While many AI researchers suggest that Siri is lagging behind competitors such as Google Assistant and Amazon Alexa, one area in which Apple’s voice assistant clearly has the lead over its competitors is in its extremely wide language support. A new report from Reuters notes that Siri can speak and understand 21 different languages, with localized dialect support for over 36 countries in total. By comparison, Microsoft Cortana supports only eight languages for 13 countries, Google’s Assistant speaks four, and Amazon’s Alexa is limited to only English and German.
Reuters also notes that Siri will also be adding support for Shanghainese, a special dialect of Wu Chinese spoken only around Shanghai.
Alex Acero, the head of Apple’s speech team for Siri, explained to Reuters the process Apple uses in adding new language support to Siri. Acero notes that they begin by bringing in people to read passages in a range of accents and dialects, and then transcribe those passages by hand to provide an exact representation that the system can compare to and learn from. A range of sounds and variety of voices is used to improve recognition quality, and then a language model is built to try and predict typical word sequences.

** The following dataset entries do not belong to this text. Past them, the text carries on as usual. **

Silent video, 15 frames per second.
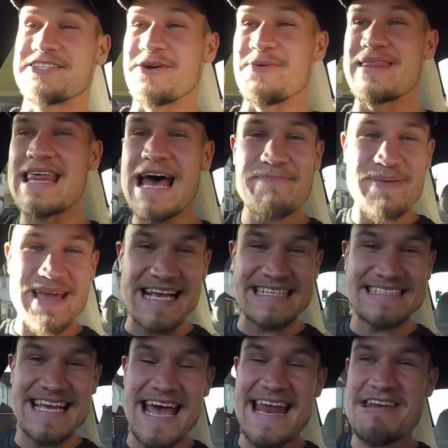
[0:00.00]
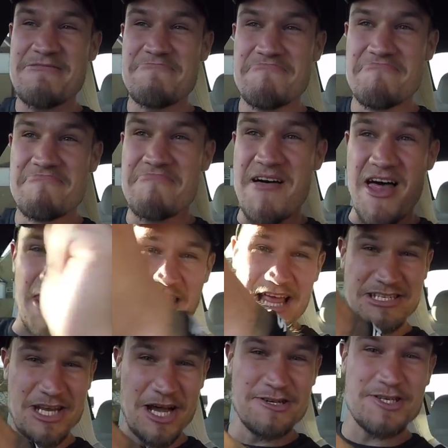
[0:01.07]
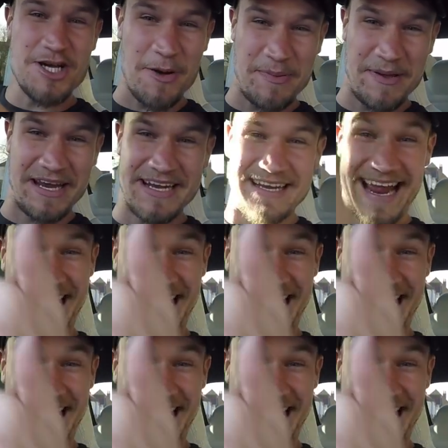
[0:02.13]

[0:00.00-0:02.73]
So with that being said, let's go shopping.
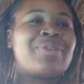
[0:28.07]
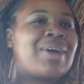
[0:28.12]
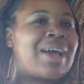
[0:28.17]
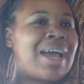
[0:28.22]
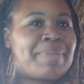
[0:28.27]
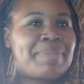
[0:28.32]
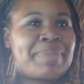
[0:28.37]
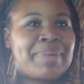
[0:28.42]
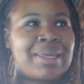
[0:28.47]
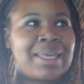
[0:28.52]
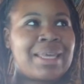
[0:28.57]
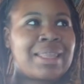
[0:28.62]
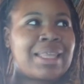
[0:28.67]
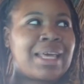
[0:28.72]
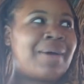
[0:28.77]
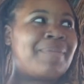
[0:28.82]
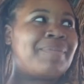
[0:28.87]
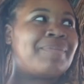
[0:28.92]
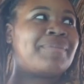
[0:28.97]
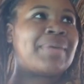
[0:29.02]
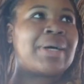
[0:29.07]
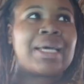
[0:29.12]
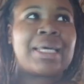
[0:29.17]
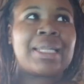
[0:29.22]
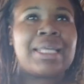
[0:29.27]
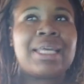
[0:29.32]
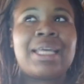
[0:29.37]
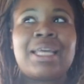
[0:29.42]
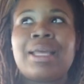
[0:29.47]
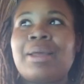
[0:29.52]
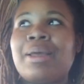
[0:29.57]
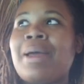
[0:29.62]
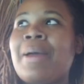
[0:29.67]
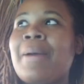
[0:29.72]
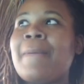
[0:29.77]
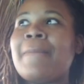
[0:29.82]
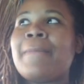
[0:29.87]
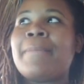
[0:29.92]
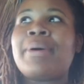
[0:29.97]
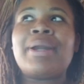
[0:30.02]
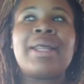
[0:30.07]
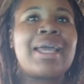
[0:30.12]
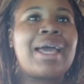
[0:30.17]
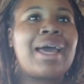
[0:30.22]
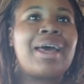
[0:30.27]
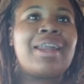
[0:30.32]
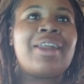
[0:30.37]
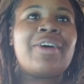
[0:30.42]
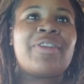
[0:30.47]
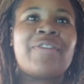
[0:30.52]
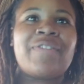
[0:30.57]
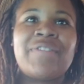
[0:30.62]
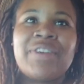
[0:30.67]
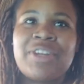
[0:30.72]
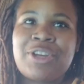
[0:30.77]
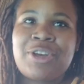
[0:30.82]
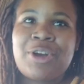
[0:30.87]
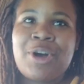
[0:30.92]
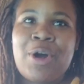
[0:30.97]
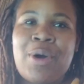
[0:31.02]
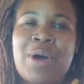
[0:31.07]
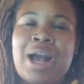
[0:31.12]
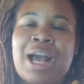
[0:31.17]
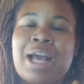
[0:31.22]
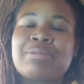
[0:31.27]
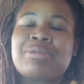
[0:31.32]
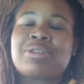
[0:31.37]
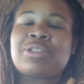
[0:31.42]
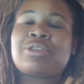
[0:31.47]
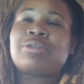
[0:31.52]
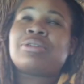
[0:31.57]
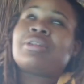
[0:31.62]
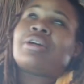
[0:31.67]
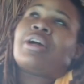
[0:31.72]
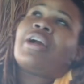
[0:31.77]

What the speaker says: so happy that I'm finally putting out another video. I'm so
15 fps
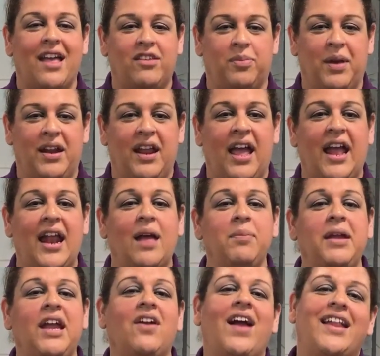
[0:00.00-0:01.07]
Jasmine, and I'm
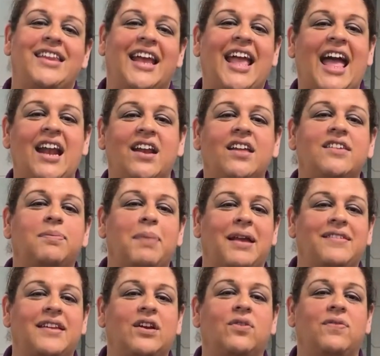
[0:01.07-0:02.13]
here at the Kennedy
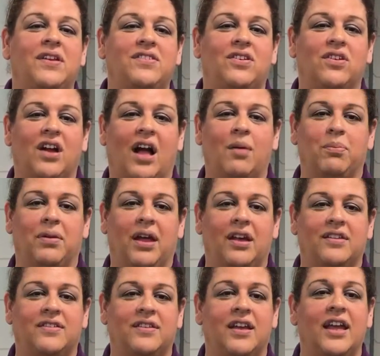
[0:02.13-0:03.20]
Space Center Visitor
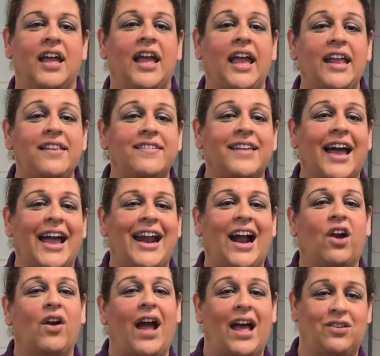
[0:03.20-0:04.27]
Complex, inside
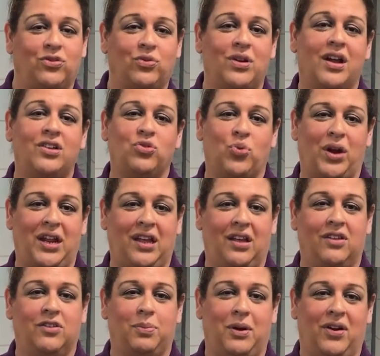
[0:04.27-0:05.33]
our astronaut training
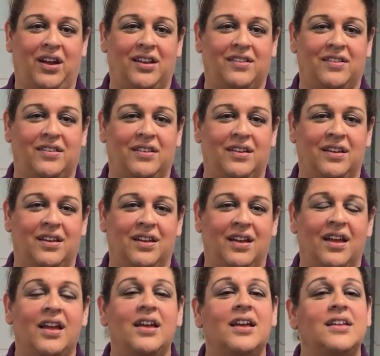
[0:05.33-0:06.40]
experience.
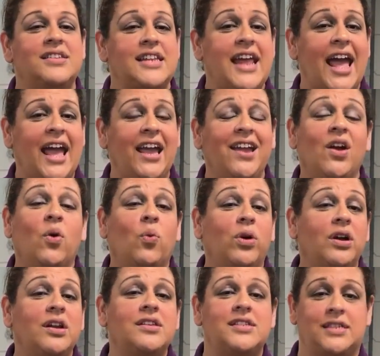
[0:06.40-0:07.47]
Today, we're
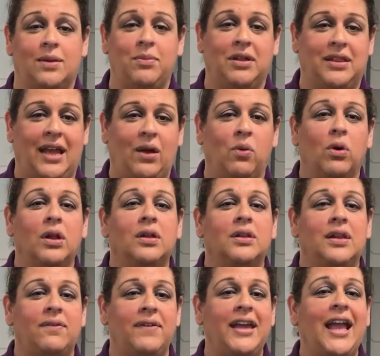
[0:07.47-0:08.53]
going to simulate
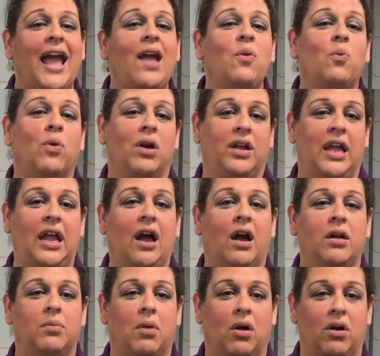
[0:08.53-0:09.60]
living and working
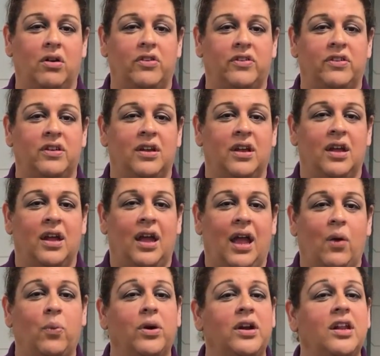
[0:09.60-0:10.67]
on Mars,
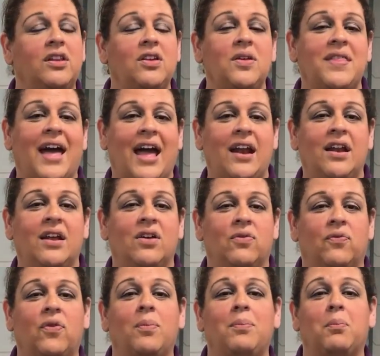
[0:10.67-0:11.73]
and we're going to do that
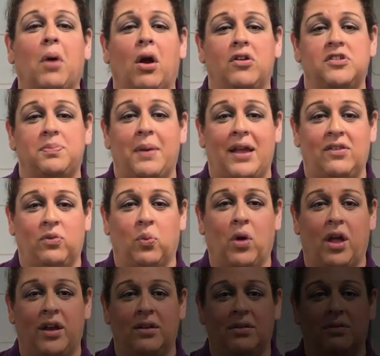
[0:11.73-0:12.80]
from Mars Base
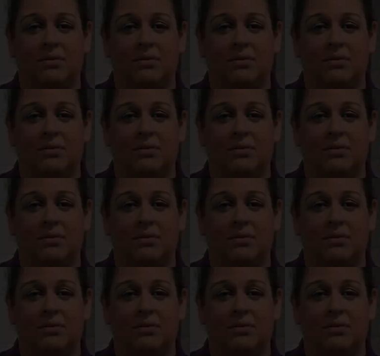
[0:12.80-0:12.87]
One.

Apple then deploys “dictation mode” to capture a small percentage of anonymized audio recordings, complete with background noise and mumbled words, which are transcribed by humans, resulting in about a 50 percent reduction in the rate of errors in speech recognition. One sufficient data has been gathered, Apple records a voice actor to speak for Siri in the new language, and then releases the new language with a list of answers to what Apple expects to be the most common questions. Siri then learns during real-world use about what users ask, and Apple tweaks Siri on an ongoing basis to refine the process and improve the quality of speech recognition and answers, pushing out updates about every two weeks.